Nazajutrz rano Sofia (Valeria Guliaeva) wręczy Józefinie kosztowny pierścień.
- Pani, która sprzątała po przyjęciu, znalazła to w toalecie - stwierdzi.
- Sygnet rodowy? - zdziwi się Rawiczowa, a po chwili doda, że musi dowiedzieć się, kto jest właścicielem tak cennego przedmiotu.
Kilka godzin później, po przewertowaniu starego herbarza, Józefina oznajmi Sofii, że herb widniejący na sygnecie to herb Ostoja.
- Ostoja? Wczoraj na aukcji był taki gość - przypomni sobie jej niedoszła synowa.
- No przecież. Andrzej... Dość interesujący - uśmiechnie się Rawiczowa i poprosi Sofię, by znalazła jakiś namiar na bogatego szlachcica.
- Musimy natychmiast oddać ten skarb właścicielowi - zdecyduje.
Sofia bez problemu odszuka w bazie zaproszonych na aukcję gości nazwisko i adres pana Andrzeja.
- Zamawiam kuriera - poinformuje Józefinę, sięgając po telefon.
Rawiczowa nie pozwoli jej jednak zadzwonić do firmy kurierskiej.
- Bezcenny klejnot rodowy kurierem? - żachnie się.
- Zaproszę Andrzeja, żeby sam odebrał - doda.
Jeszcze tego samego dnia Ostoja-Modrzejewski pojawi się w stadninie z wielkim bukietem.
- Pańska zguba - wyszepcze Józefina, podając mu pierścień.

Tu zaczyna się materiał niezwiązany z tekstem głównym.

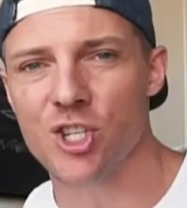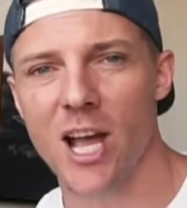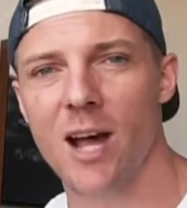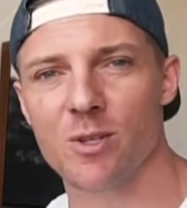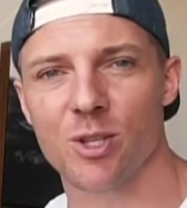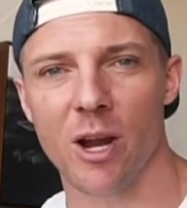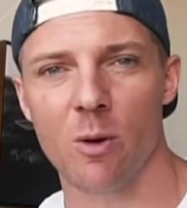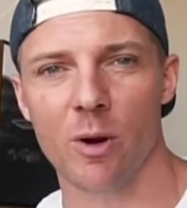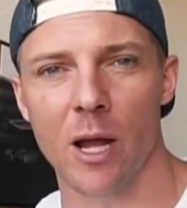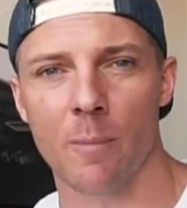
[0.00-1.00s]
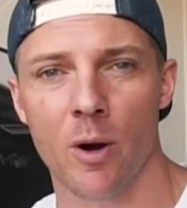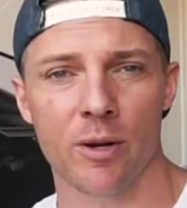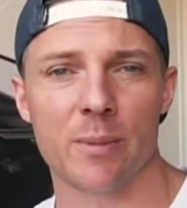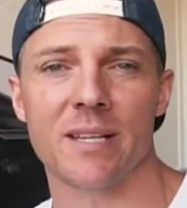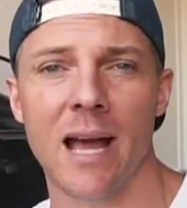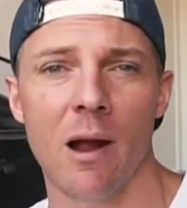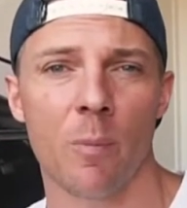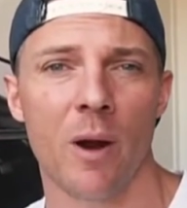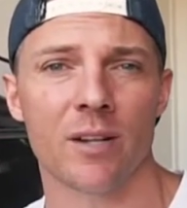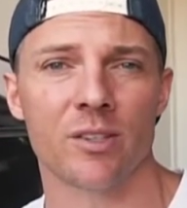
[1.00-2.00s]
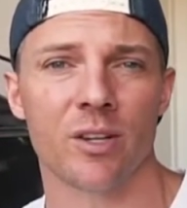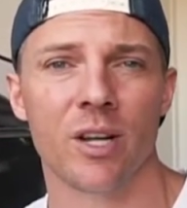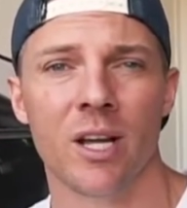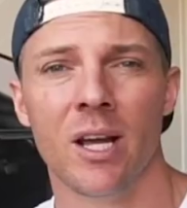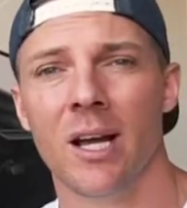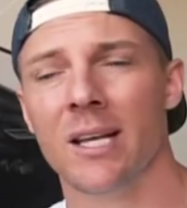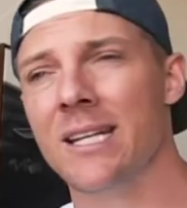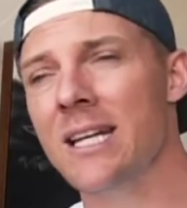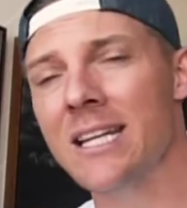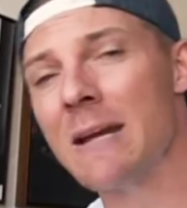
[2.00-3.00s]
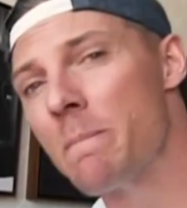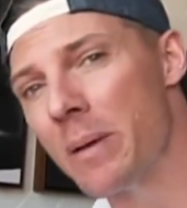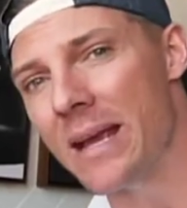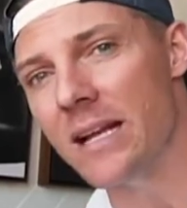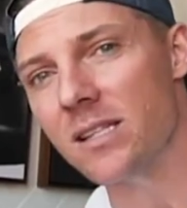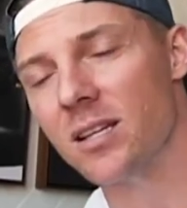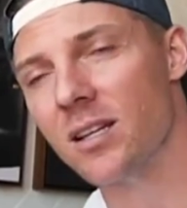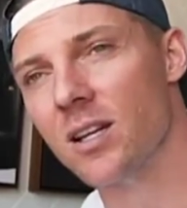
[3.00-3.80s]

Chad was a great workout partner. He was a chiropractor. He didn't compete,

Mężczyzna wyjmie z kieszeni marynarki kopertę i położy ją na stole.
- To tak symbolicznie... Dla uczciwego znalazcy - zasugeruje, że w kopercie są pieniądze.
- Chce mnie pan obrazić? - Rawiczowa uda oburzoną.
- U mnie w domu nie płaci się za uczciwość - jasno postawi sprawę.
Pan Andrzej przeprosi ją i zaproponuje, by oprowadziła go po stadninie.
- Wczoraj nie było warunków do swobodnego spaceru - stwierdzi.
Józefinie nagle przyjdzie do głowy, że Ostoja-Modrzejewski mógłby zainwestować co nieco w jej biznes. Uzna, że jej nowy znajomy to wymarzony wręcz kandydat na wspólnika i... męża. Po spacerze zaprosi go na kolację.
Czy Andrzej wpadnie w zastawione na niego przez Rawiczową sidła? Czy zostaną parą?
Na 3083. odciek "Barw szczęścia" TVP2 zaprasza w piątek 29 listopada o godzinie 20.05.